As an example, HashiCorp included Jepsen test results in their Consul documentation: https://consul.io/docs/internals/jepsen.html

takeda · on April 22, 2015

As Kyle himself mentioned (I think it might even be in relation to this document), Jepsen cannot prove that your software is safe, only prove that it isn't.

He even called them out for modifying timeout value to pass the tests[1].

[1] https://aphyr.com/posts/316-call-me-maybe-etcd-and-consul

GordyMD · on April 22, 2015

> Jepsen cannot prove that your software is safe, only prove that it isn't.

This doesn't just apply to Jepsen but to all software tests. You only ever test a finite set of scenarios, so you can't really ever guarantee your software is 'safe'/bug-free - only that it does not fail in common/expected scenarios.

tel · on April 22, 2015

Depending on how large "software tests" is in your mind this can easily be not the case.
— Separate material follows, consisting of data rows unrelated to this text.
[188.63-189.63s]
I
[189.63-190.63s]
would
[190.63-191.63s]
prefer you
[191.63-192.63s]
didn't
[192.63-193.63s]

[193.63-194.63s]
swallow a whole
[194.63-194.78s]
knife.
Kyle often mentions the tool TLA+ which enables complete and total formal analysis of certain systems. This can be a test which is complete and therefore a positive proof of correctness.

It's also not difficult to test smaller components of your system if you note that the state space here is small enough to be exhausted. This is a very important thing to look in to in serious, important components of a software system.
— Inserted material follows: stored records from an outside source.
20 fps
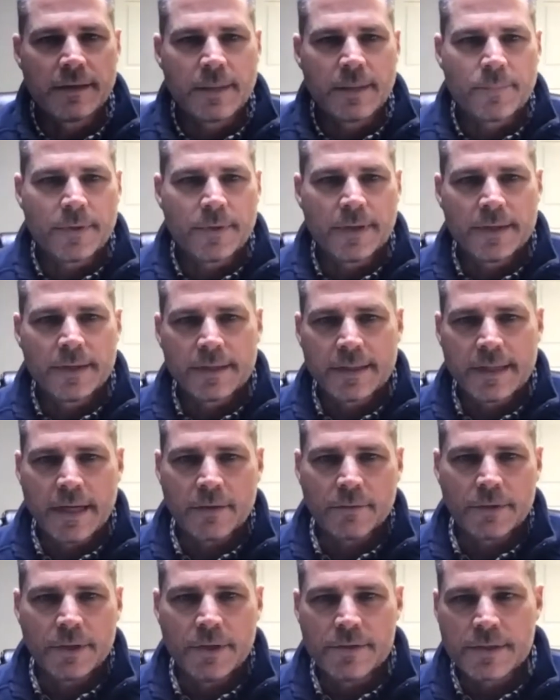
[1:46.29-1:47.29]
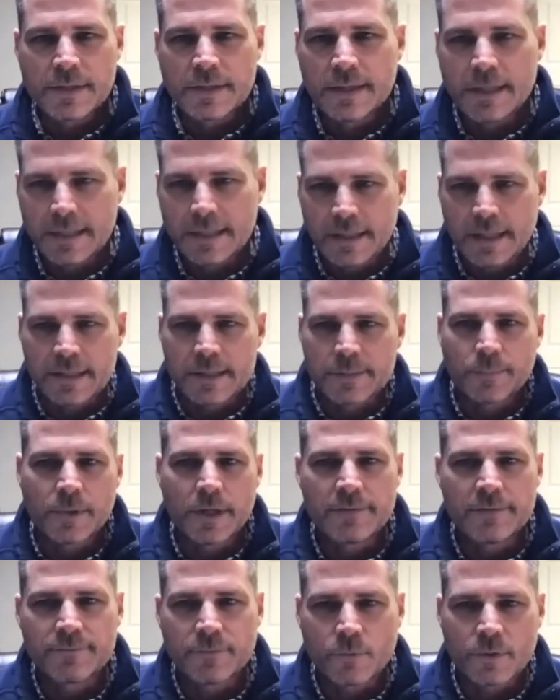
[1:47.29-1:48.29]
I pray that God will use it. I'd like to
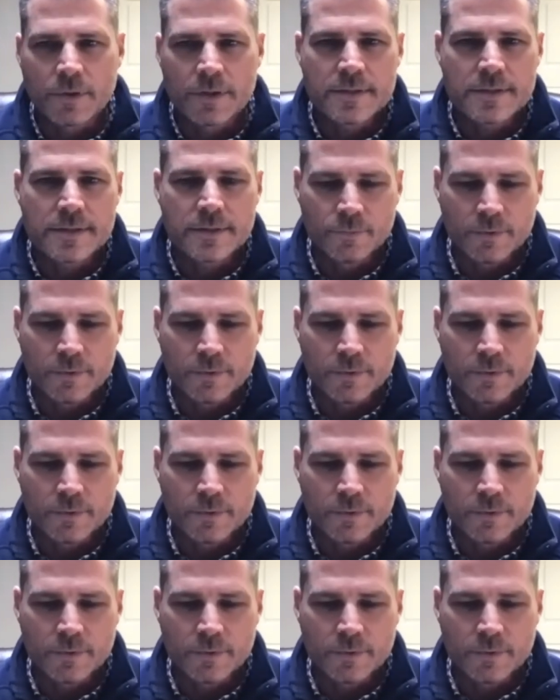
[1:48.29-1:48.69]
pray for us,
Finally, though it's futuretech today still, dependent types offer a general system for embedding proofs of correctness directly into code thus elevating positive proof to a computational artifact just like any other.

hibikir · on April 22, 2015

Type systems and proofs have their limitations, if just because for a proof to be worth anything, I need a perfect description of what I want, and that doesn't make any sense outside of trivial cases.
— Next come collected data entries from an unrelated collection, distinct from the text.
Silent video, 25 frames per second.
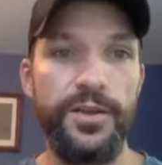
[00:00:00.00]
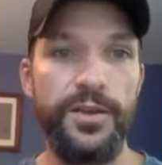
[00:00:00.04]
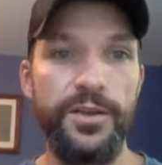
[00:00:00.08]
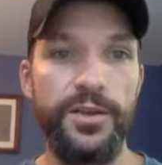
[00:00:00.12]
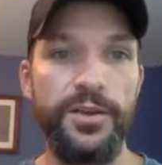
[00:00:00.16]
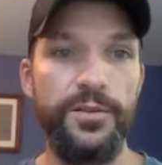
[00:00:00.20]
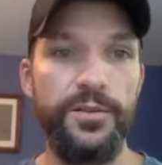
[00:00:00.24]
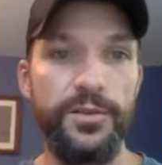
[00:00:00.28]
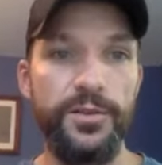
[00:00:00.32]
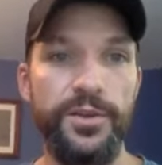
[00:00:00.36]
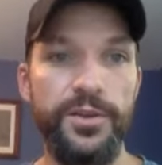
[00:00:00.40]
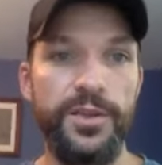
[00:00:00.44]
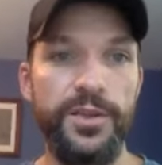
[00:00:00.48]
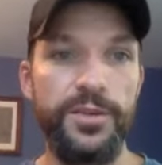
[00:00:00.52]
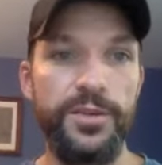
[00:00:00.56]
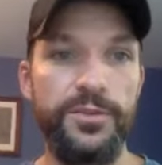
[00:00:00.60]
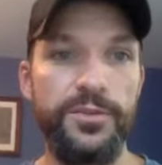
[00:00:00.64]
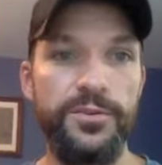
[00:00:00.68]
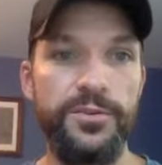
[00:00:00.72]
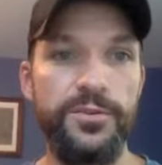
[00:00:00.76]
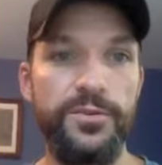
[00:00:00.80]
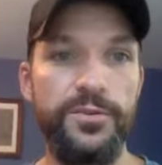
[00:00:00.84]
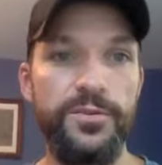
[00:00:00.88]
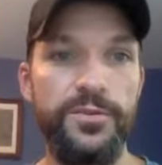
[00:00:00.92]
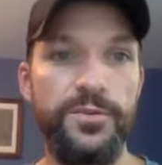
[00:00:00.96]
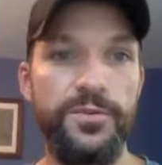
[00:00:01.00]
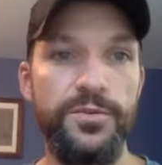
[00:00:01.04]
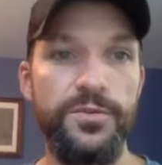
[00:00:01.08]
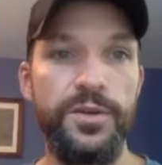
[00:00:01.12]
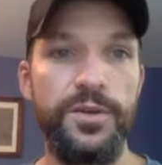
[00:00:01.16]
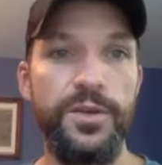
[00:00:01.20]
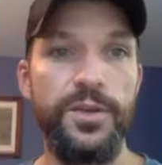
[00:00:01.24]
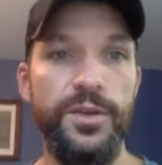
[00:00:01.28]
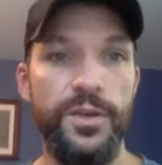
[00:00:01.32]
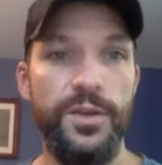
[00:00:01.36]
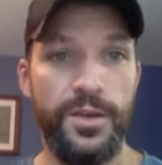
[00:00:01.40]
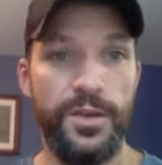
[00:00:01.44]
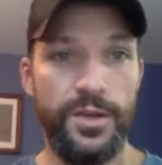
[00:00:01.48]
looking
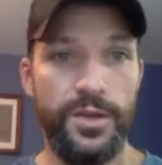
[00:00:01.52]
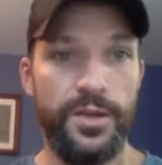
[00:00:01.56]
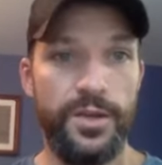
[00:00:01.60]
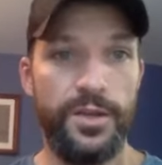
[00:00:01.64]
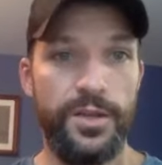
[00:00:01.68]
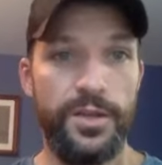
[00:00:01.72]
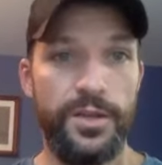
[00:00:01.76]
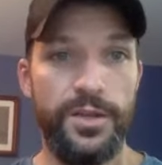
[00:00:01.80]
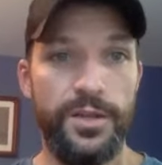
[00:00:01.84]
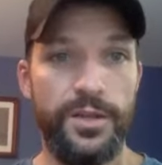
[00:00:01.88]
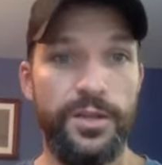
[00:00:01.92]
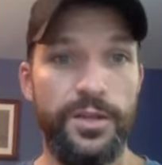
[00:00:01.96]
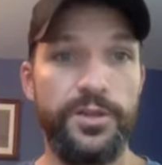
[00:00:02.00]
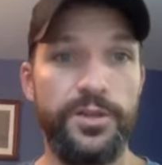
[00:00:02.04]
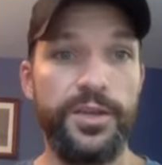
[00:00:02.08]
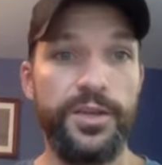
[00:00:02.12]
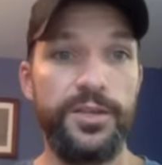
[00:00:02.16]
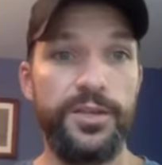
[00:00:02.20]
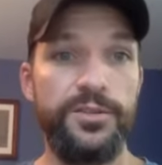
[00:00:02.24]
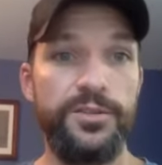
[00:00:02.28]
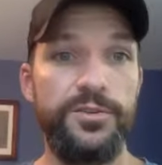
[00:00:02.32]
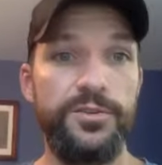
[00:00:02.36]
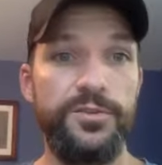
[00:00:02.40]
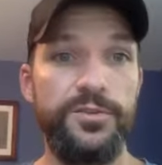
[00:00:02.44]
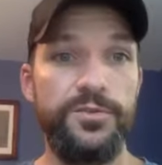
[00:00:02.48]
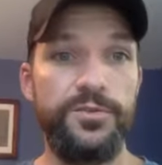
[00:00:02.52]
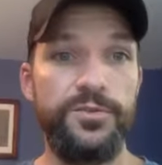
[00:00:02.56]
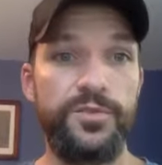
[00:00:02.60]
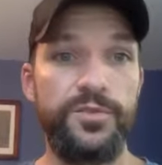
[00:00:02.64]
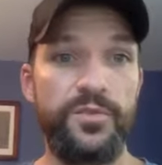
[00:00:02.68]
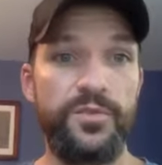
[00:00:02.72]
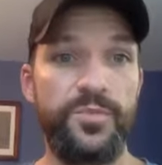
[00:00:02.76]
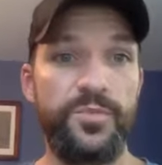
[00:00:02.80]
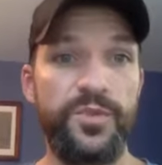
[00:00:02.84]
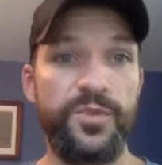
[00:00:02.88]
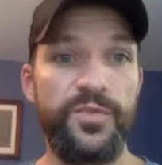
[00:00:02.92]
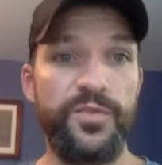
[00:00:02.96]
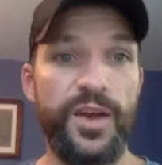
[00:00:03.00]
to sort
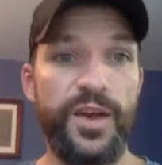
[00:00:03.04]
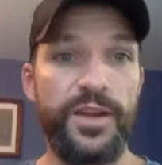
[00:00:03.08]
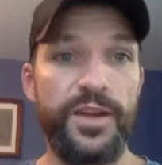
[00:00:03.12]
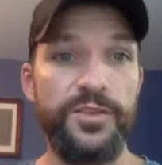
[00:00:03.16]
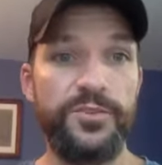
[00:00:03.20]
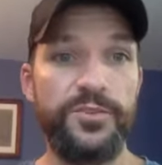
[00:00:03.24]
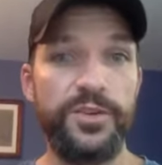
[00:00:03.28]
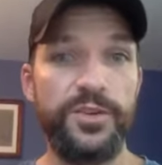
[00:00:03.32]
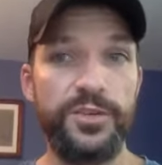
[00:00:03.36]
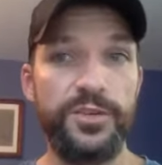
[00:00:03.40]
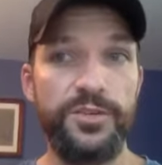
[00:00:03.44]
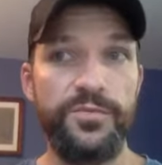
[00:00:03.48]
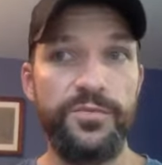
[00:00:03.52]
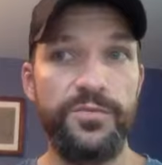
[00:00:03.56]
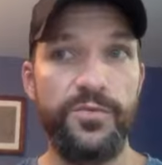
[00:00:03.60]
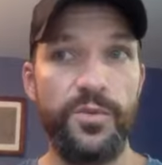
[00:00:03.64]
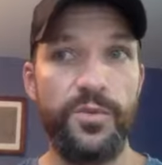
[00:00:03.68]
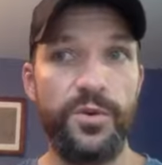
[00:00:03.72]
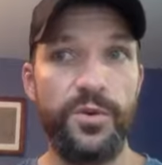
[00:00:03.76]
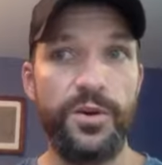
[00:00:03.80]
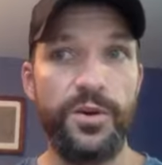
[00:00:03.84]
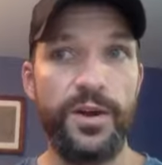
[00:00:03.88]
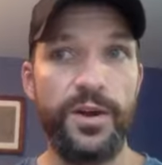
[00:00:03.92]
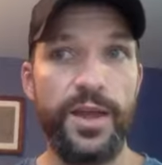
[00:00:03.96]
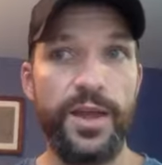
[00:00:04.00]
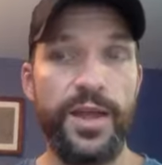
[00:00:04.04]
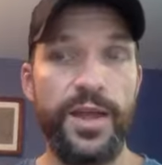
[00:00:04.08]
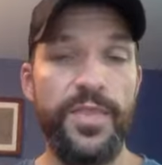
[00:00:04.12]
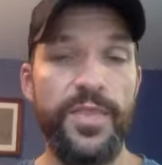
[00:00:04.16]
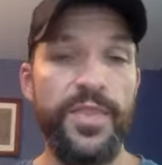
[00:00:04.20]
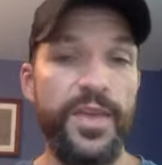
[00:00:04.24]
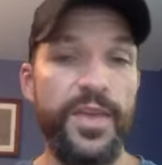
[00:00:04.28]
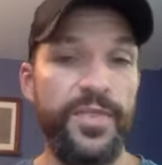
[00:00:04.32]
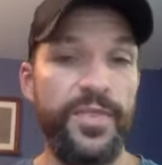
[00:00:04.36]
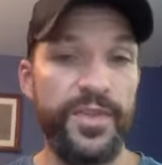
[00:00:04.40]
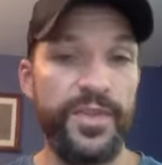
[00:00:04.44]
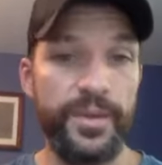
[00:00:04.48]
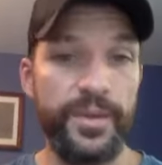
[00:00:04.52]
of provide instruction for, and
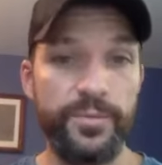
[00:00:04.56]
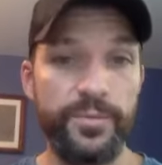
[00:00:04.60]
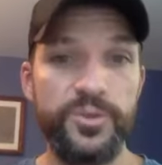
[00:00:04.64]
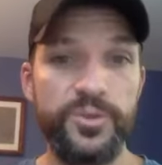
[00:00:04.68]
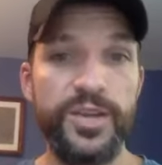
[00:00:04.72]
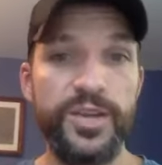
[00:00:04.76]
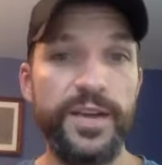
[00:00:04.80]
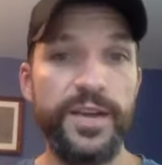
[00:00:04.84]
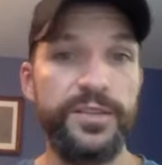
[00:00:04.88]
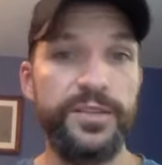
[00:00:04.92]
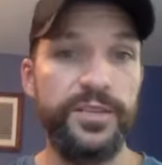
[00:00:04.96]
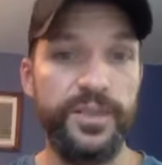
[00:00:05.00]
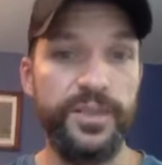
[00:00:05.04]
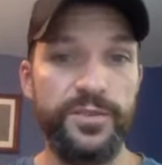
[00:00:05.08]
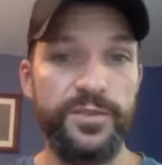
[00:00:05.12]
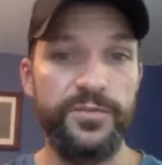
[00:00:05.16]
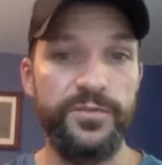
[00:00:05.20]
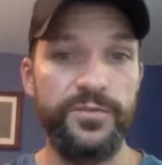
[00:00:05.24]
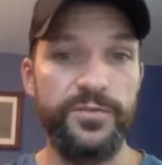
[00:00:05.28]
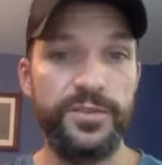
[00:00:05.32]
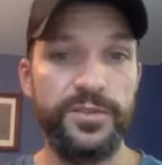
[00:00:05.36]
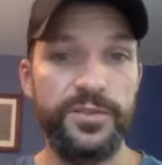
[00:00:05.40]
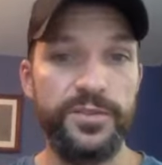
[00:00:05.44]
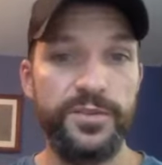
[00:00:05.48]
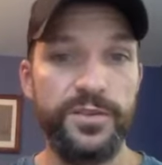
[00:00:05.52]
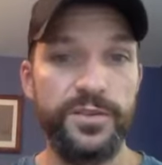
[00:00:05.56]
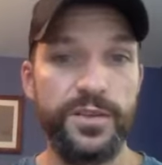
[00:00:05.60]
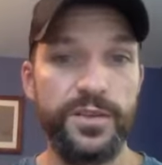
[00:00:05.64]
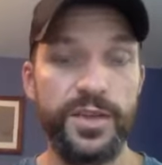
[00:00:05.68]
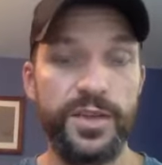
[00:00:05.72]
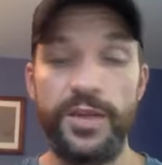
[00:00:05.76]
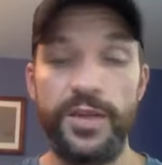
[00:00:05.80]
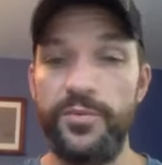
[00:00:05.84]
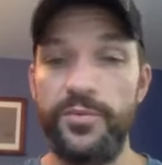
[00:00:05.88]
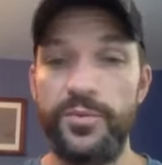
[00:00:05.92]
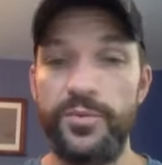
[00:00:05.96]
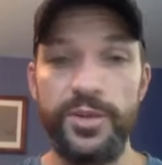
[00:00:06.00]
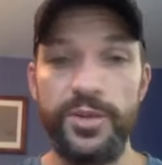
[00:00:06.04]
then the objectives
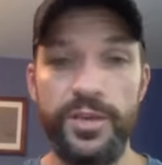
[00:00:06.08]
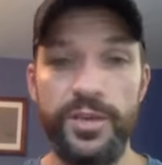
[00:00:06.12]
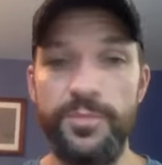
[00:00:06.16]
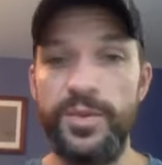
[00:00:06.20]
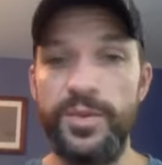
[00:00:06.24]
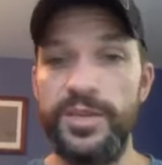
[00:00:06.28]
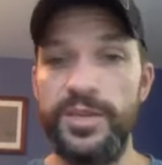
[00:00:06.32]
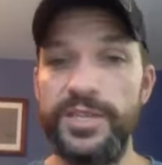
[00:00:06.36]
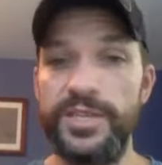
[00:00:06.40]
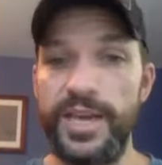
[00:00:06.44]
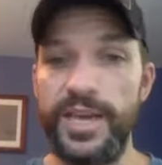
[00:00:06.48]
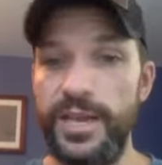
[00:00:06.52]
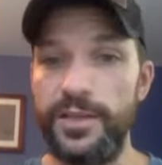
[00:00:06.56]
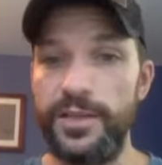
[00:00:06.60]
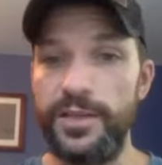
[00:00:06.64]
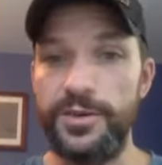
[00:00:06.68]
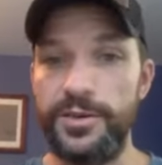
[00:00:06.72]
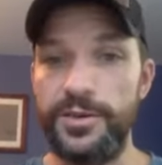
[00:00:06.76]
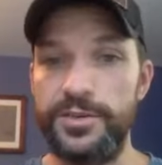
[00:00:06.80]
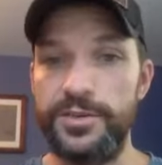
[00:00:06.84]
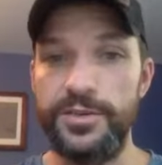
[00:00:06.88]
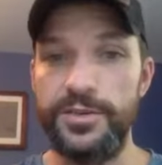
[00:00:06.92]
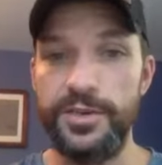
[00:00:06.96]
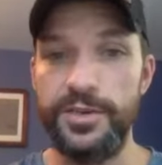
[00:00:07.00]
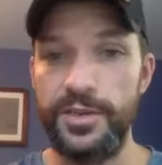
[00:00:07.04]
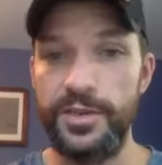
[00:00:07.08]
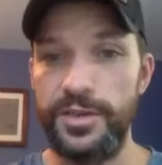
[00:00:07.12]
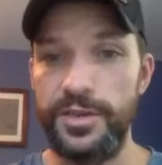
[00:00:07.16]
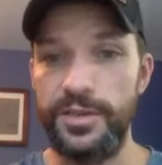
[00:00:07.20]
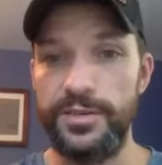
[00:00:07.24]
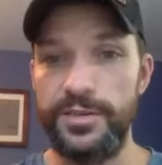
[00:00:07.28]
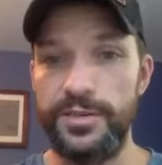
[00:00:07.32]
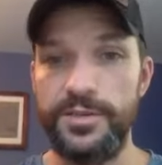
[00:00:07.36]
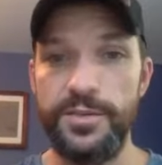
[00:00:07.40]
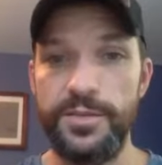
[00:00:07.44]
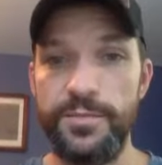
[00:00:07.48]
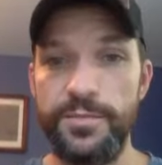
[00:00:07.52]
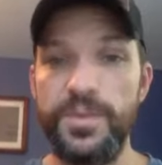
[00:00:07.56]
can really be tailored to
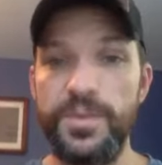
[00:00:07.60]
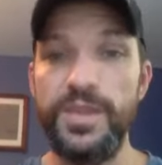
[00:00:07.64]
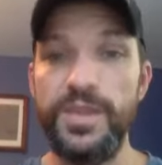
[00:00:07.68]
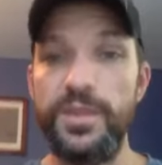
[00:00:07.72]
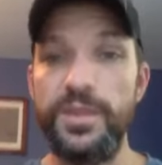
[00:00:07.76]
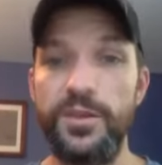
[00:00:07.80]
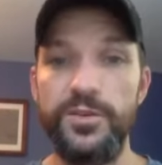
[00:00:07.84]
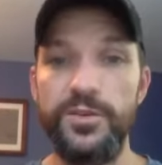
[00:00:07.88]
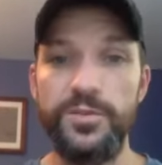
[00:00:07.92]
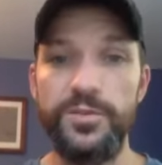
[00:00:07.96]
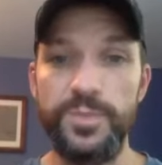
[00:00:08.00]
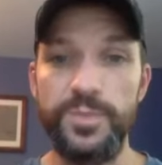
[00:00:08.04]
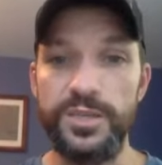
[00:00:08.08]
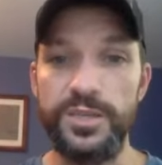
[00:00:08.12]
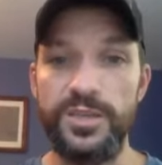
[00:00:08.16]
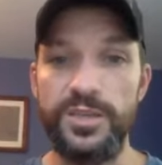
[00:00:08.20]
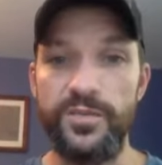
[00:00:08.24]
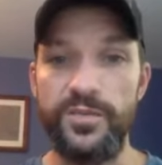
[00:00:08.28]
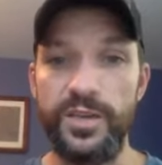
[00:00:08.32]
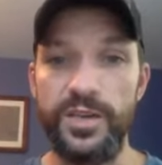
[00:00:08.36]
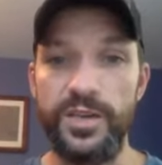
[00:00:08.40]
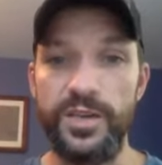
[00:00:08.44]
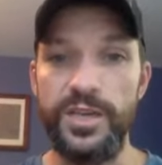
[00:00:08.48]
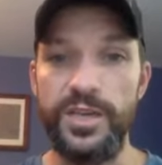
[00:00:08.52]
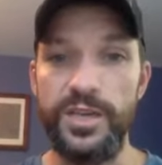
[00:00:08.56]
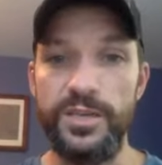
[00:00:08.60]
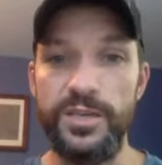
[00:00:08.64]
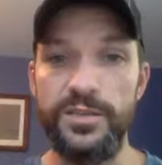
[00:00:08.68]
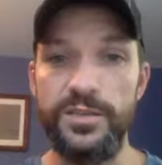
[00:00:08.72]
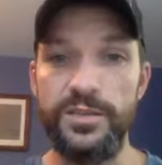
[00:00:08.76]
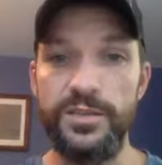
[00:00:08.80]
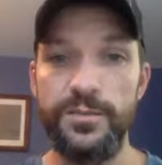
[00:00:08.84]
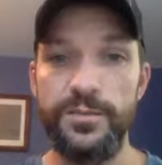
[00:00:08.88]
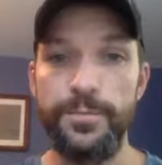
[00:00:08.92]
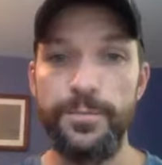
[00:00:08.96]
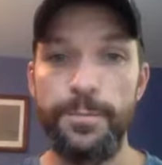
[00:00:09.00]
meet those specific needs.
I once worked with a relatively well known, prove everything developer that you might know by name. He's written books and everything. He built an algorithm to make a distributed system of equal peers figure out when it needed to start more nodes, or could shut some of them down. He wrote a proof, in code. He wrote a paper. When in production, the system would not work as advertised, and he blamed it on other pieces, because the algorithm was proven correct! So the problem stayed there for months.

After he left the company, I decided to figure the problem out, so I read through the proofs, the paper, and the code: All the single letter variables you could possibly want. I figured out that yes, the algorithm was flawless, as long as every operation in the system was atomic and instantaneous. Instead of the proof, I built a small simulator that didn't have such flawed assumptions, and got the exact same behavior as the production system. So the proof was perfect, as long as we made assumptions that are impossible in our universe. And the entire algorithm was less than 200 lines of code.

So whenever we have a reality that is difficult to model (and let me tell you, distributed systems fit the bill), dependent types will not save you, haskell or no haskell. Proofs will always be limited by your assumptions.

So while the tools you mention are nice. They hit the same limits as everything else we build. Whether to write a proof in idris, use generative testing, or just some example testing, is really all a tradeoff, but you will never escape from bad specification, as all specifications are bad.

tel · on April 22, 2015

Sure, never indicated otherwise I hope!

But that said, the style of analysis is totally different in each case. It's not true that you can never prove correctness. It's just a certain option with certain tradeoffs.

And there are success stories! Tons of older ones back when proof was a major component of compute programming. More modern ones like validated C kernels and compilers.

throwaway832975 · on April 24, 2015

I don't know of any case in industry where TLA+ has been used to prove a spec correct. AFAIK it's only been used for model checking. Read the "Formal Methods at AWS" paper for details.